To start off with make sure you have a an energy saver fridge, I cant stress this enough. One of the most power consuming appliances out there is the fridge. The energy it takes to maintain a certain temperature in the environment even when the external temperature is changing is quiet massive. Fridges keep your food cool so you absolutely need it, after all if you harvest your food and it rots in the heat it will be a while till you get the next batch. Also it would be awesome to buy a water filter for your kitchen sink. Water often has fluoride added to it which despite what governments will have you believe is not healthy for your skin, teeth, health or anything. Many filters out there filter out fluoride, but make sure to read the back of the box to see if it’s listed as such.

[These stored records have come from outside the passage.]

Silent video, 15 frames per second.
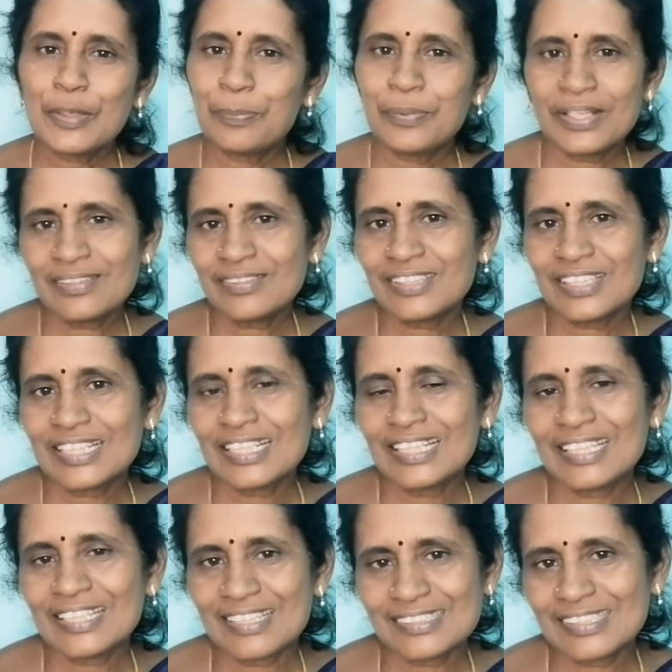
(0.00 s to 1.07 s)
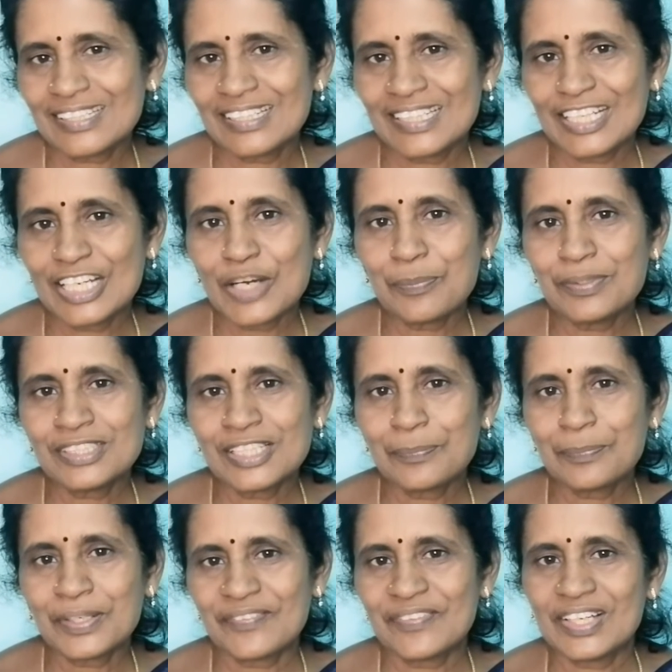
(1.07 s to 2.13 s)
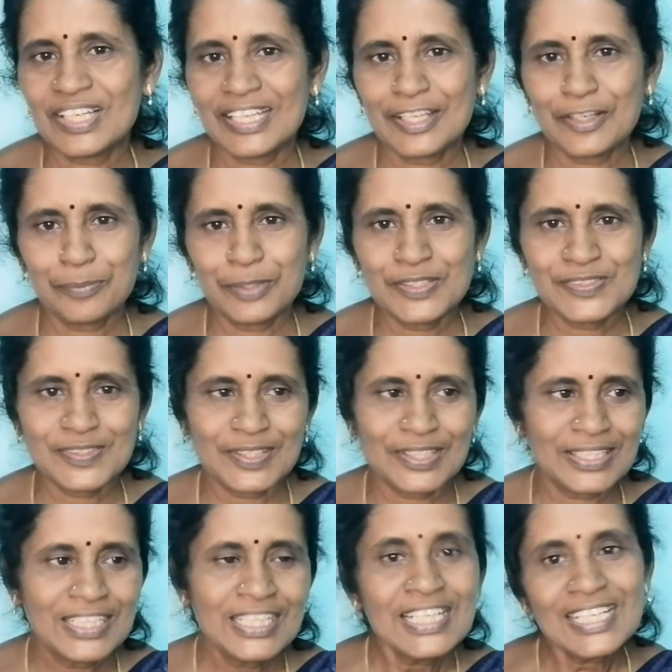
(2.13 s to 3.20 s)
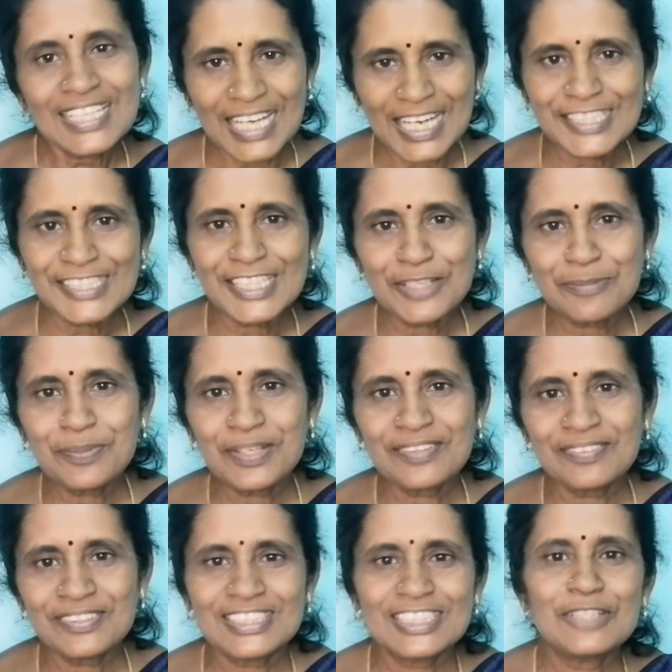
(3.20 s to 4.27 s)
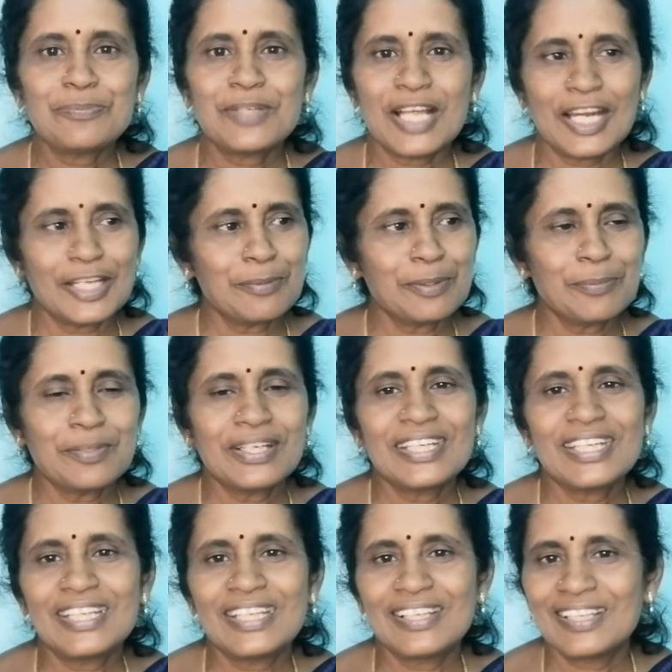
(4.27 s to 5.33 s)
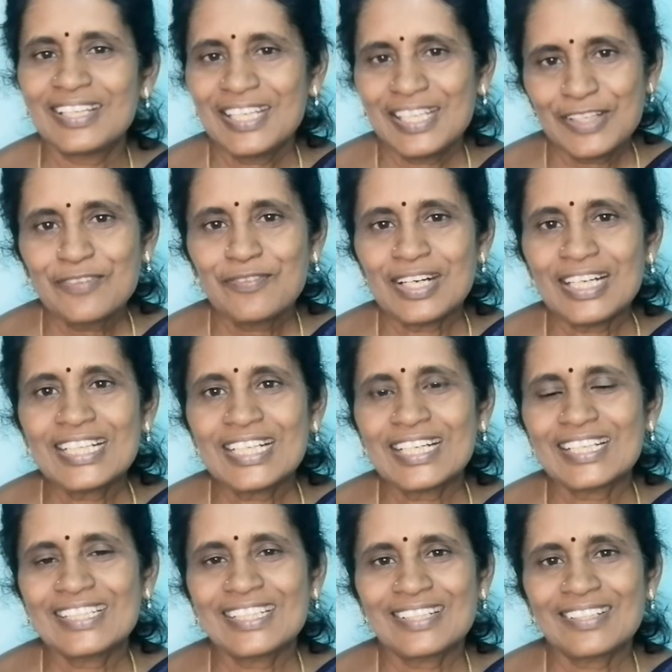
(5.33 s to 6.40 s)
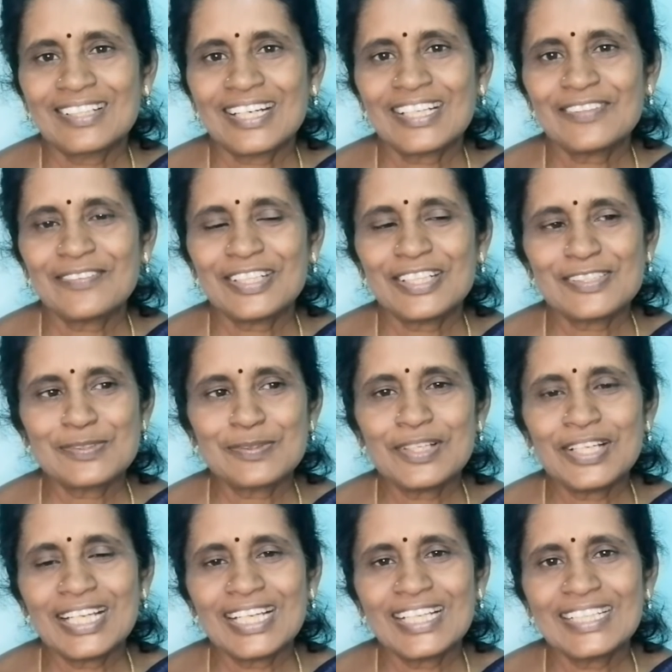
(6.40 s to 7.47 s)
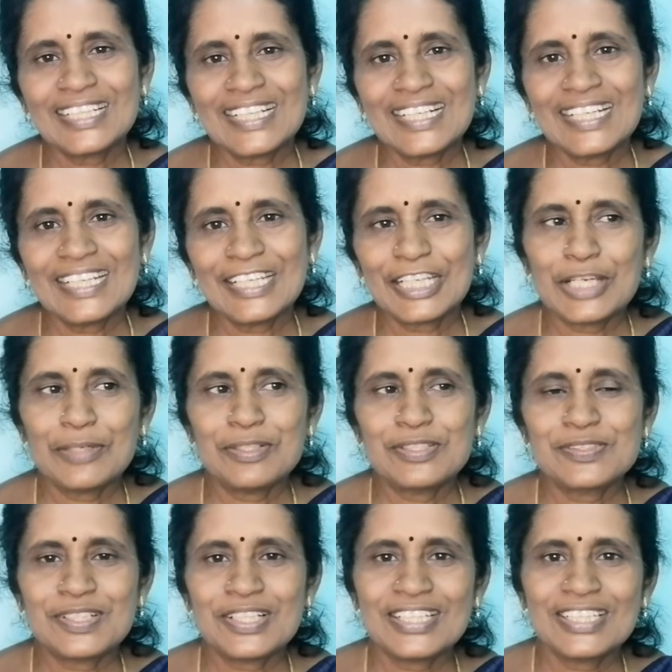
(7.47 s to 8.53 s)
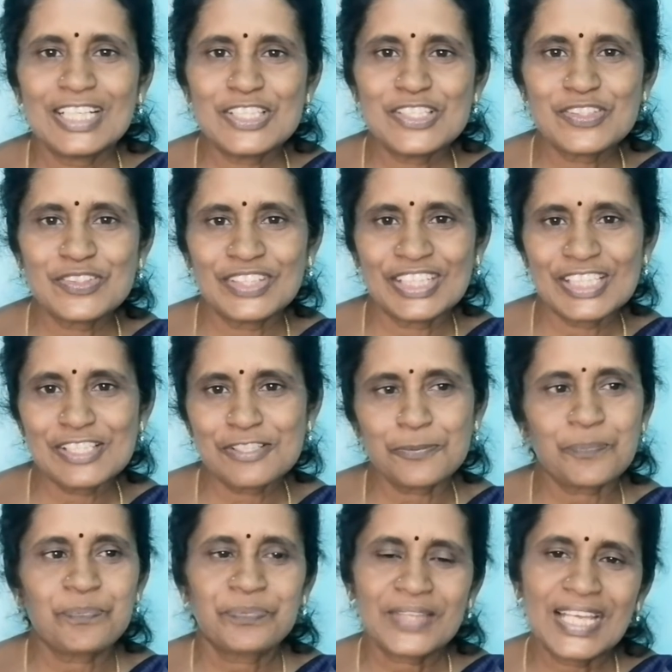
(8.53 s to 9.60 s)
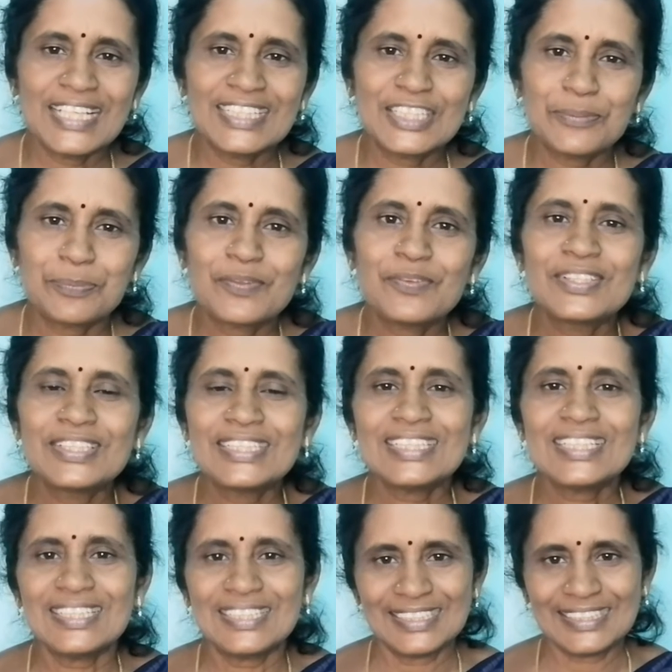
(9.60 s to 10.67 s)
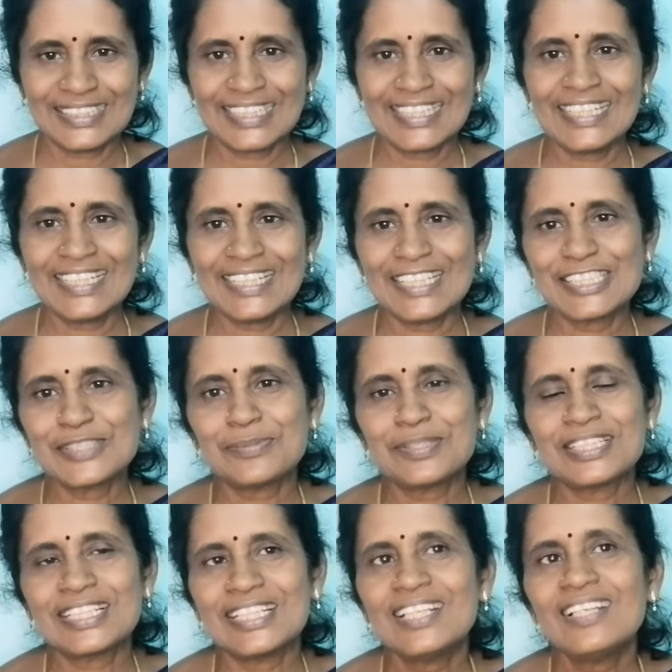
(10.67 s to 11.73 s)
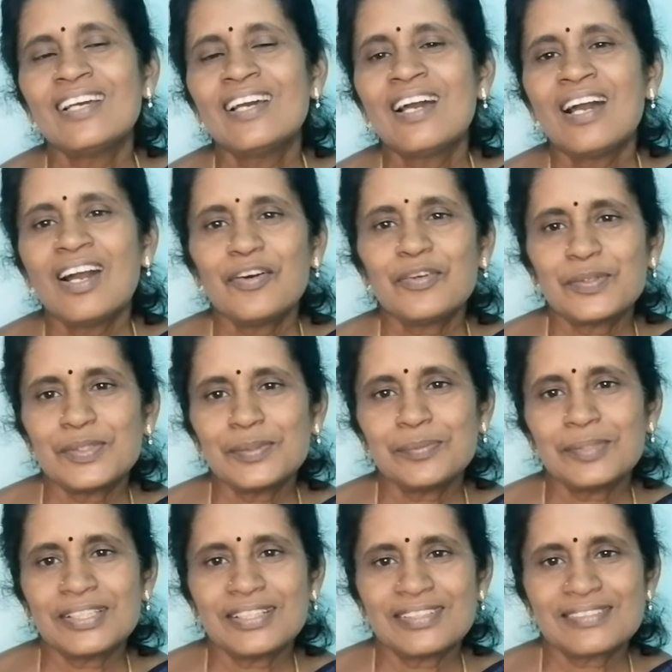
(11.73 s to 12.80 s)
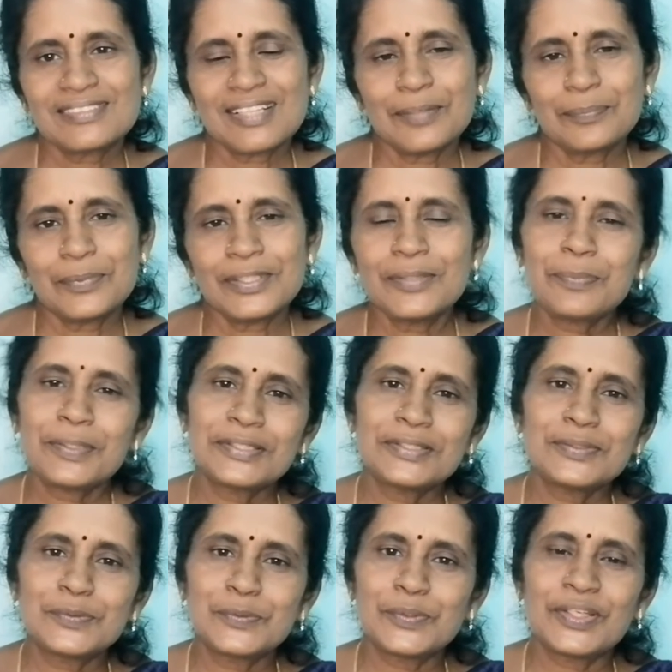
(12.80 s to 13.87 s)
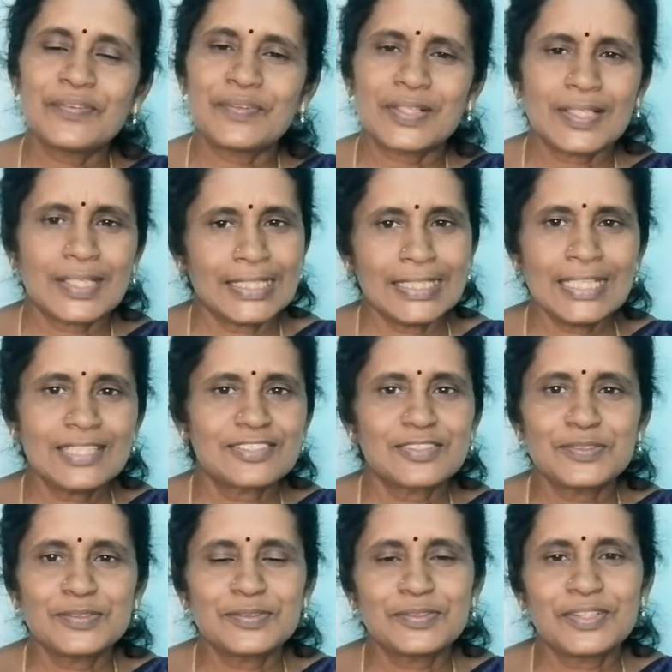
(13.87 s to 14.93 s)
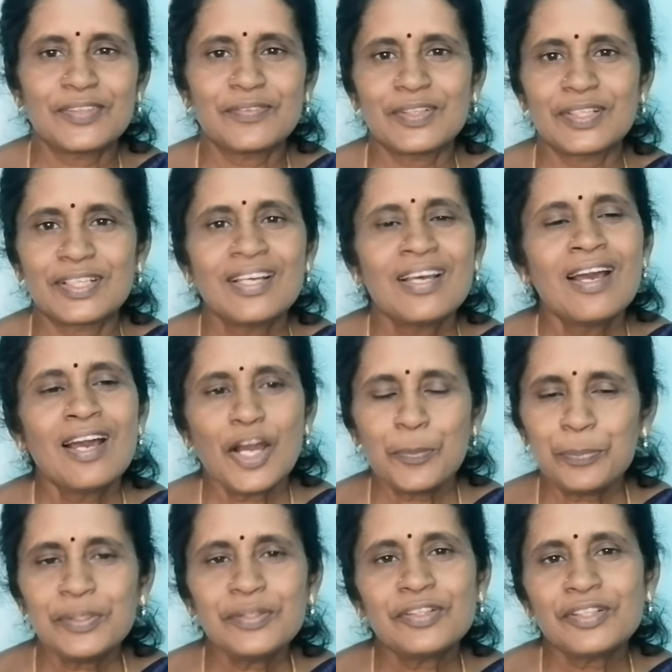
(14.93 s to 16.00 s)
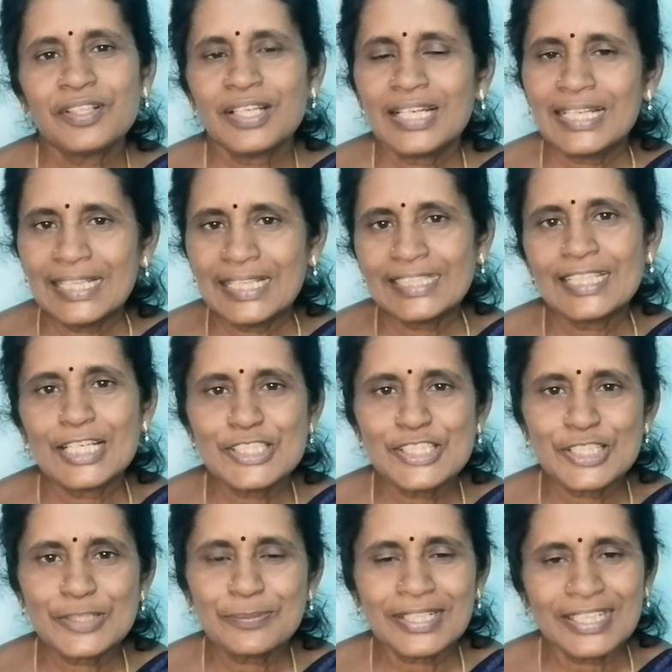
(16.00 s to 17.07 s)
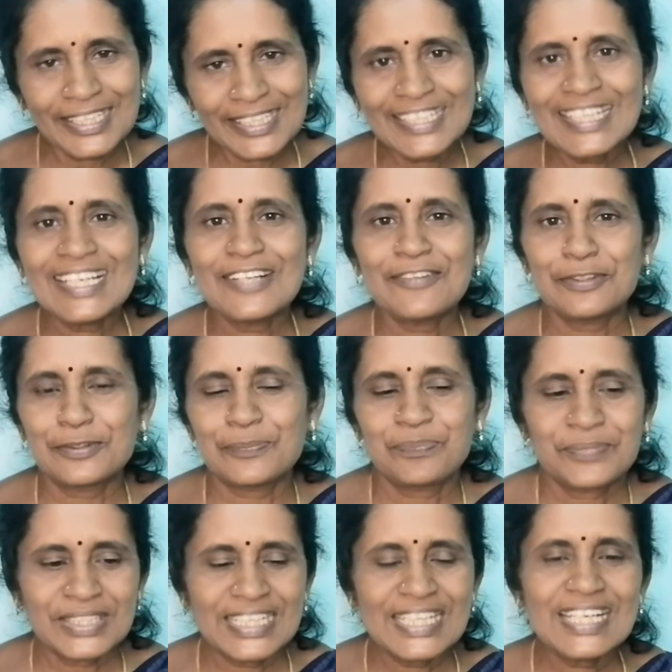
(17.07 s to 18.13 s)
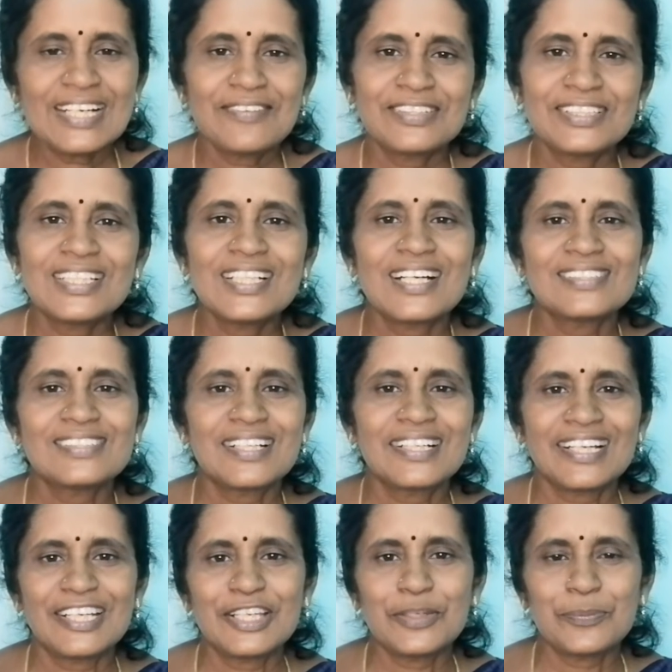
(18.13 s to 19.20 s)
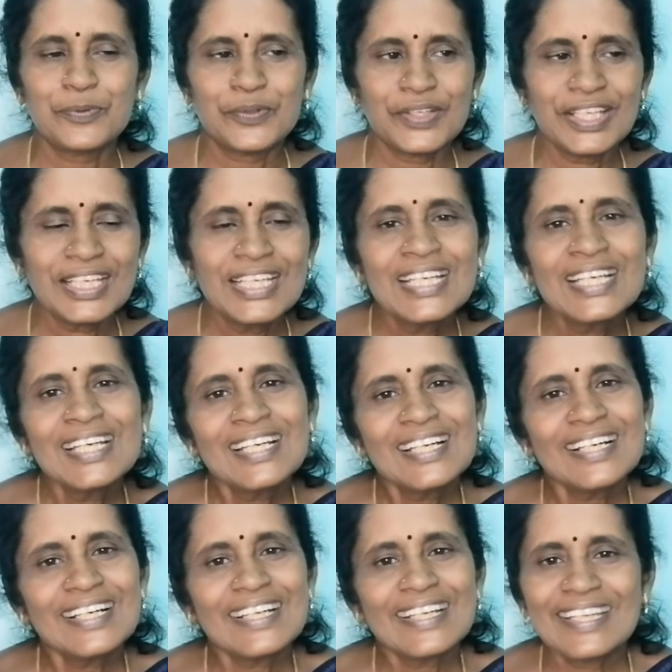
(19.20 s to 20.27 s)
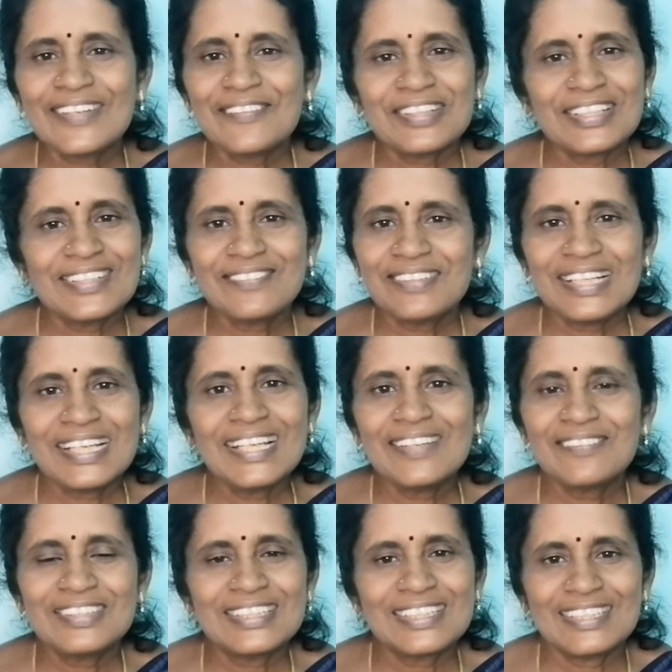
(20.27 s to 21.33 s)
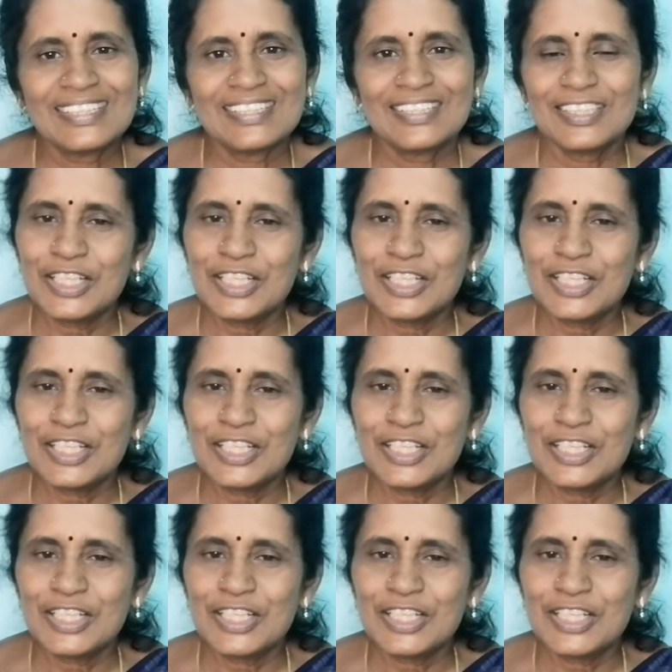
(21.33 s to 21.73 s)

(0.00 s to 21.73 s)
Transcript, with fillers: எப்படியாவது இந்த கிளியை ராஜா கிளியை காப்பாத்தினா பரவாயில்லையே அப்படின்னு சொல்லி ராஜான்னு பேர் வச்சுக்கிட்டு இப்படி அடிமை மாதிரி வாழ்க்கை நடத்தி நடத்த வேண்டிய சூழ்நிலையில் அந்த கிளி இருக்கே அப்படின்னு சொல்லி அந்த அஞ்சுக்கும் நினச்சிக்கும் அதுக்கப்புறம் வந்து அந்த கிளி நினச்ச மாதிரியே அவர் வந்து மத்தியானம் சாப்பிட்டுட்டு படுத்து தூங்கிடுவார் நல்லா அசந்து தூங்கிடுவார் அப்போ அந்த அஞ்சுகம் கிளி கீழே வரும் கீழே வந்து ராஜா கிளி கிட்ட போய் நீ வந்து வெளியில் வந்துரு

Those are the basics besides that you’d also want to buy some kitchen tomatoes, which are small tomatoes you can plant in a pot and leave in the window, it looks marvellous, and they taste even better than they look. Clean up your backyard and make room for your up coming garden. A 5 by 10 meter space should grow enough to survive you another world war. Don’t be too pick on which toaster or blender to buy, appliances are important, but ultimately you just need something that will get the job done. Save your money from all the flashy ones out there, because unlike fridges the smaller appliances almost always use very minimal energy.

Last but not least never buy canned food, canned food is like the devil, it will literally cut years from your life. Never mind the fact that its almost always loaded with preservatives, and some studies have shown trace metals floating about inside them… yeah, you heard that right. You’re eating with along with the food every time you open a can. So leave the can, get a good fridge, clean your kitchen up and we’ll fill you in on the rest!